Lucius sighed. "My last challenge was five months ago because we ran out of victims."

"Contestants, Lucius, contestants. And we ran out of obvious ones."

"We ran out of desirable ones."

"Almost. We never ventured as low as the fifth year."

Lucius shook his head. "There's nothing whatsoever interesting about any person under sixteen."

"You're correct, and five months ago most of the fifth years were indeed under sixteen. But now a lot of them are of that essential age. And one in particular has come to my attention."

Lucius looked rather more interested. "Oh yes?"

"You will of course be familiar with James Potter."

"Fuck off, Wolf, James Potter is a jumped-up little turd. I wouldn't shag him if he paid me."

"I wasn't asking you to; I was stating that you're familiar with him. Which your outburst rather confirms."

"Yes, yes. I know of him. What is your point?"

"Let me finish. You might also have heard of Sirius Black?"

Lucius hesitated before saying rather cautiously, "now we're getting somewhere."

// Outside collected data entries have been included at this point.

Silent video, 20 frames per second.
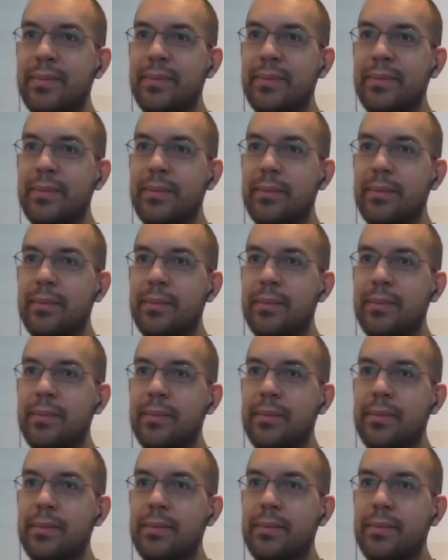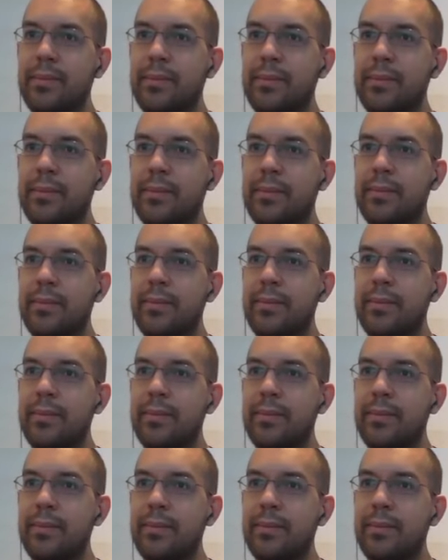
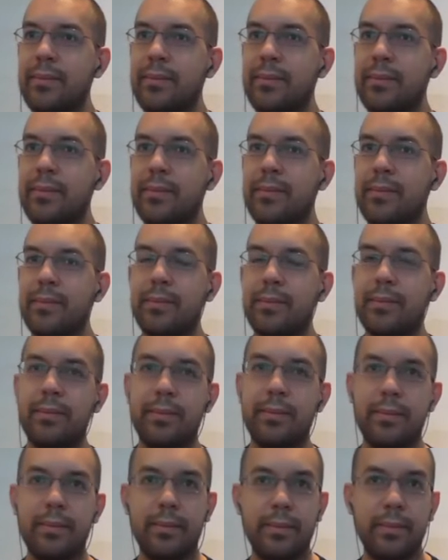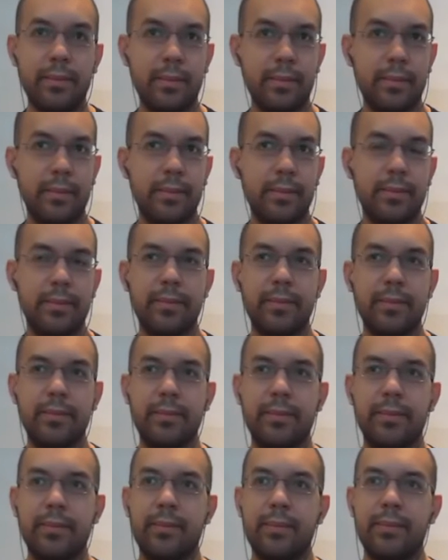
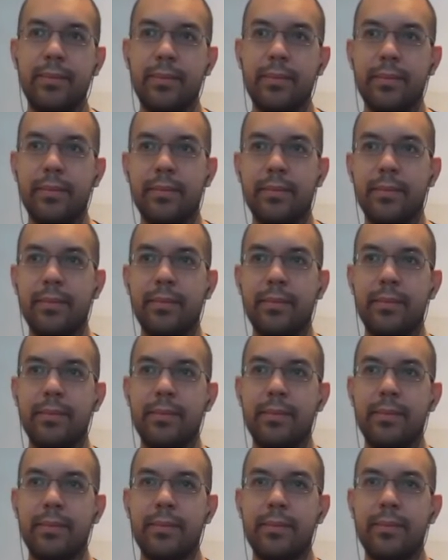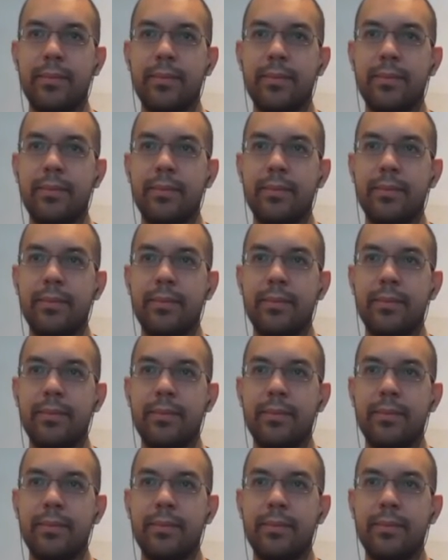[no speech]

"No we're not, because you keep interrupting. Keep your gob shut and listen." Wolf shifted in his seat, then pressed his fingertips together, peering at Lucius. "They're right little buggers, those two. James Potter and Sirius Black, kings of the fifth year. An interesting little duet, you may think, but in fact they are not a duet. They are a . . .quad. One of the four isn't worth our attention, but the other, the quiet one; he is more interesting than the rest combined."

"Other one. What the hell are you on about?"

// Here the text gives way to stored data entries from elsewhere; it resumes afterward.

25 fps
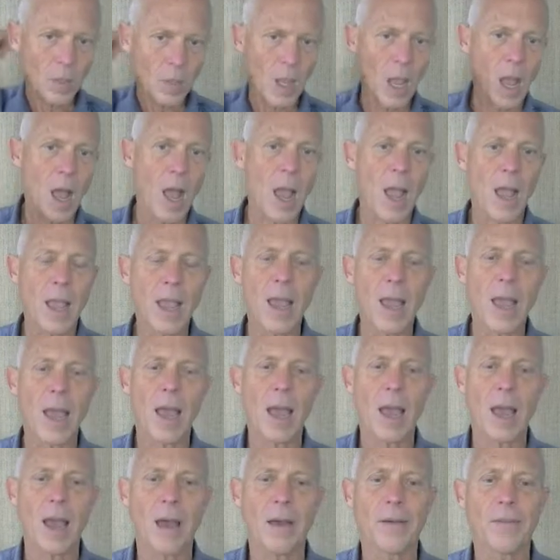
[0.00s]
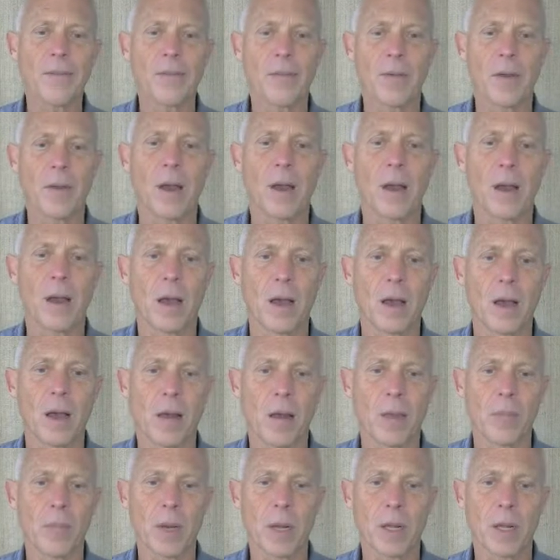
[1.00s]
I have,
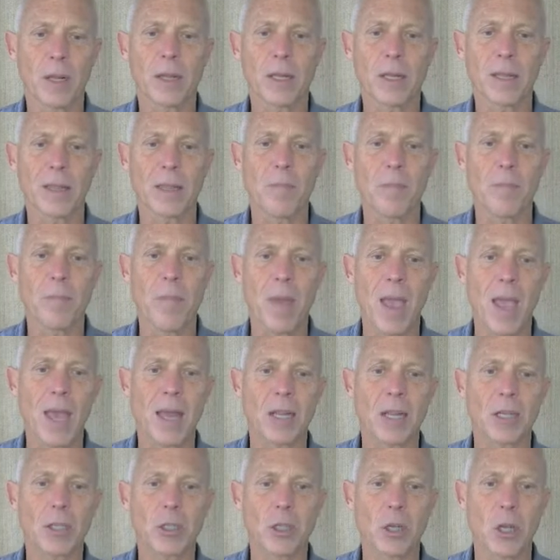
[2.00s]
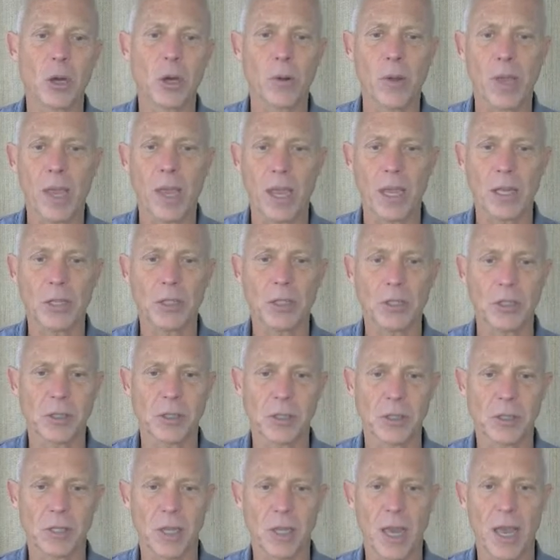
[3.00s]
I'm going to click the Manage
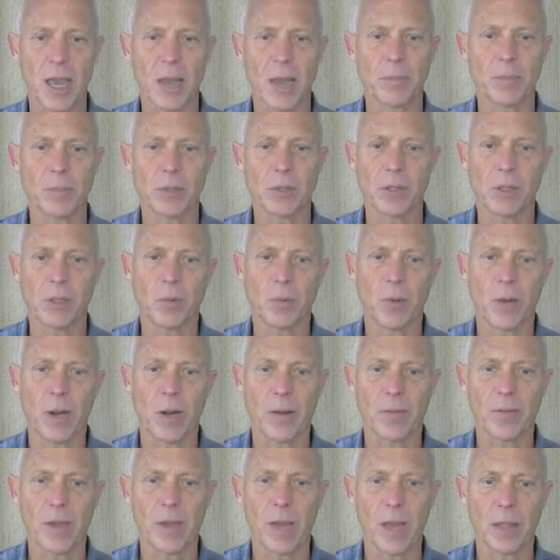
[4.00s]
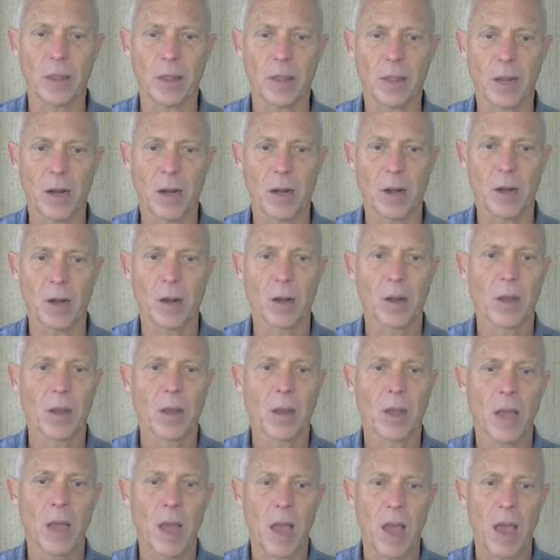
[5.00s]
Locations tab to see what I've got there.
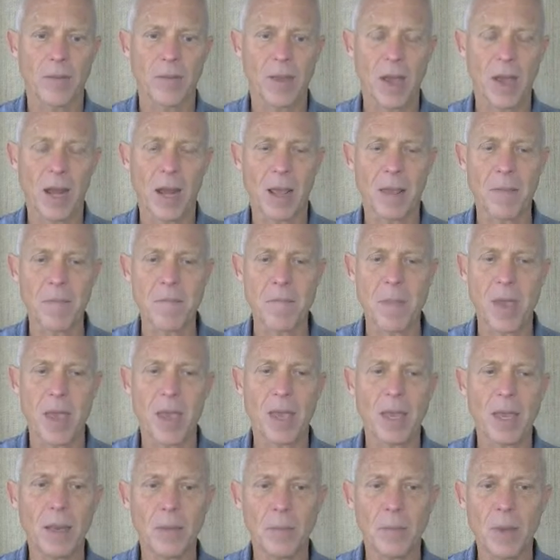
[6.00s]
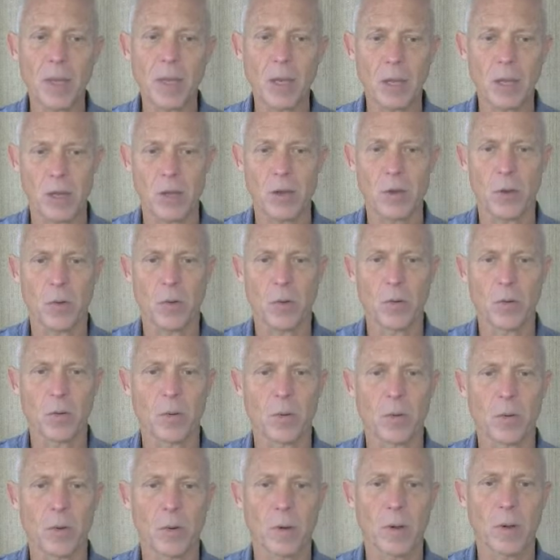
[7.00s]
I've got a main menu,
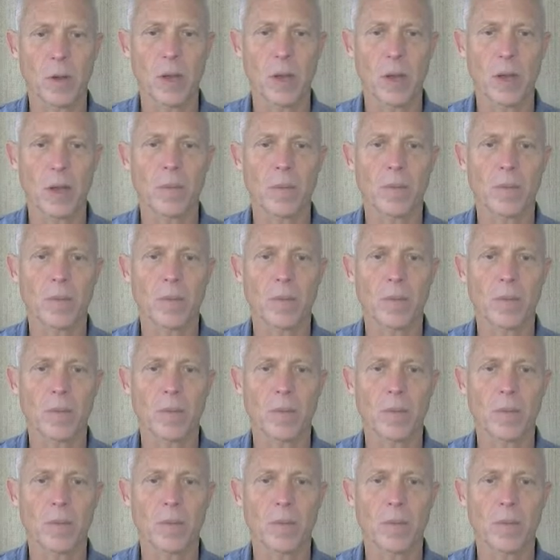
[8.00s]
okay?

"Remus Lupin. Do you know the name?"

"Should I?"

"No. That's why he is so interesting. He is not a prominent figure, despite being Black and Potter's closest friend. He is quiet, reclusive, shy, intelligent, modest –"

"Exactly like me then."

Wolfgang had to pretend to choke to cover his laughter, but Lucius wasn't fooled.

"Am I amusing?"

"Unremittingly, Lucius. But back to the challenge. Seduce Remus Lupin."

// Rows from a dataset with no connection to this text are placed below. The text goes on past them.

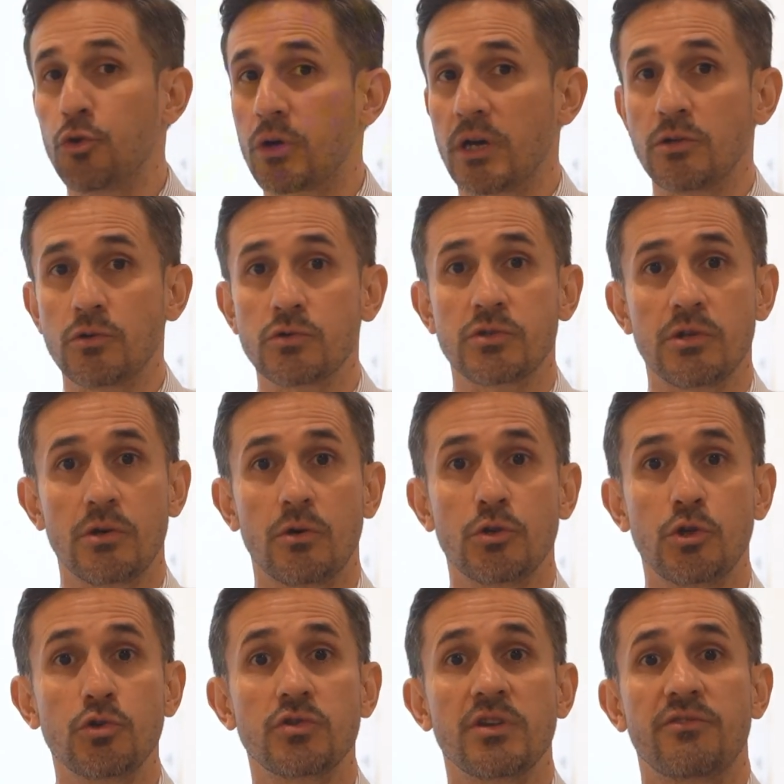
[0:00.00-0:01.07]
You can also
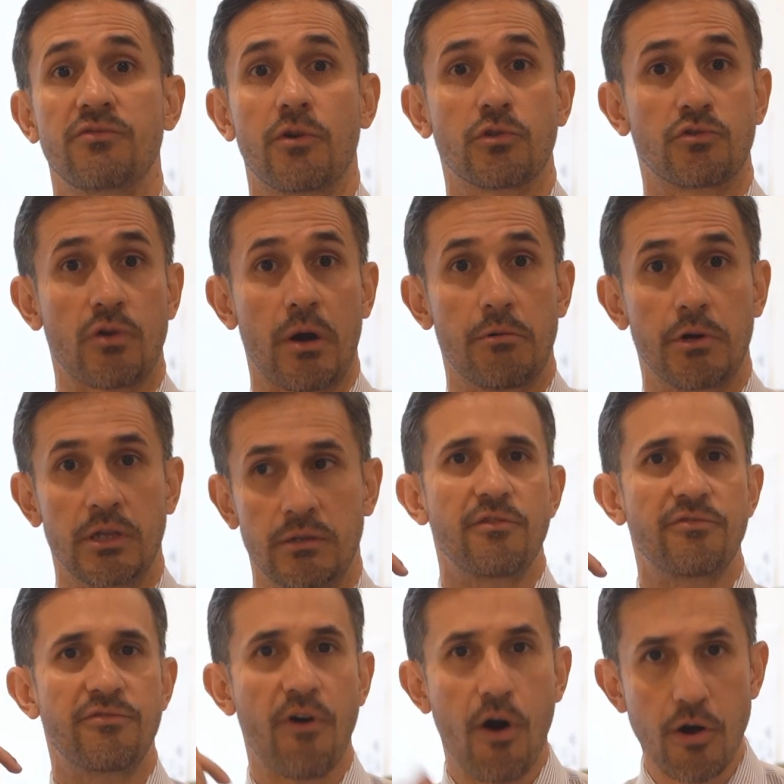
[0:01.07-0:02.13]
use it for traveling.
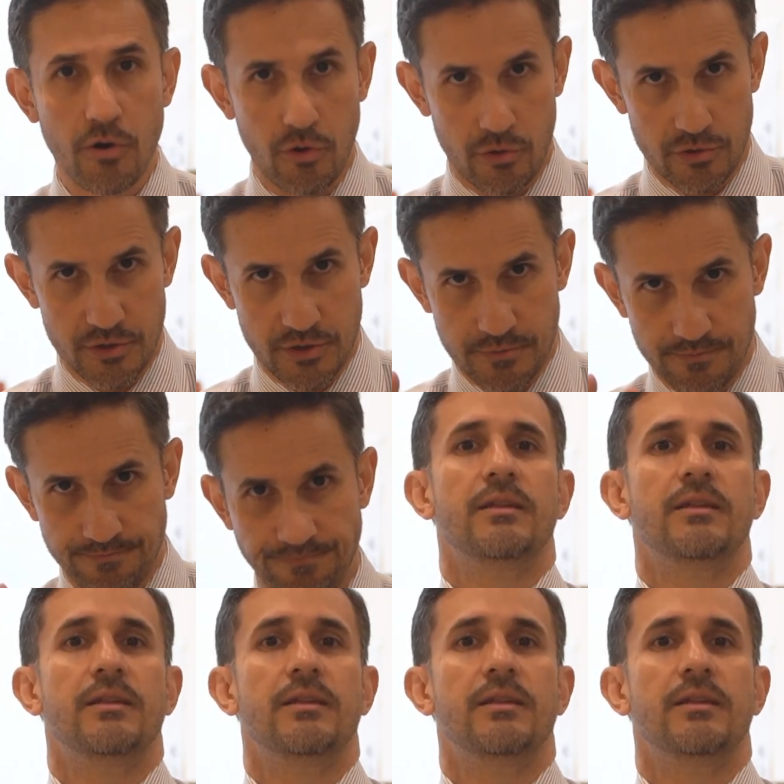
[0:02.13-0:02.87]
Phone calls.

Lucius snorted in the most genteel way. He stared down his nose at Wolfgang as if the little red-head were mad for even suggesting it. "Why should I? What makes him so special?"

Wolfgang shuffled closer. "This information is classified."


"Remus J. Lupin. . .Now you mustn't ask how I know this. . .Lucius, he's. . ." Wolfgang lowered his voice to a whisper. "A werewolf." Wolfgang sat back and tried to look exactly like nothing had happened.

"Really? Oh. What's the J stand for?"

Wolfgang's eyes widened. "Lucius, he's a werewolf! A monster! A complete freak! My dad works with his dad, and I know it for a fact. Doesn't that interest you at all?"

"Not as much as the mysterious J. Nothing like an anonymous middle name to arouse curiosity and really piss everybody off."

"I don't know what it stands for, and I couldn't care less," snapped Wolf. "I know you, Lucius Malfoy, and I can see all the shiny little cogs going round and round in that mind of yours. You're interested. The challenge stands, with fifty Galleons resting on it."

"Make it a hundred and fifty, and you're on."

"A hundred and fifty?!"

"I'm being generous. If you'd shagged a werewolf before you'd have started at a hundred and ninety."

Wolfgang narrowed his eyes. "You bloody haven't, you liar."

A grin spread across Lucius' face. "No; but I've read things. They bite."

"Icky. Shut up." Wolfgang wrinkled his nose. "I'm all for hunting down vi. . .ah, contestants to keep you occupied, but I've told you, I don't want details." He looked sideways at Lucius. "Since you're such a bloody liar and we both know who's going to win, let us say ninety galleons."

Lucius spat on his hand and held it out. Wolfgang gave him a disgusted glare, shook, then wiped his hand franticly on the couch.

"You were supposed to spit too, Wolf."

"Piss off. Pervert."

"Shut up and go count your pocket money, then put it in a fat envelope with my address on." Lucius grinned as he watched Wolfgang go back to his essay. The challenge was set, and it was time to start planning his first strike.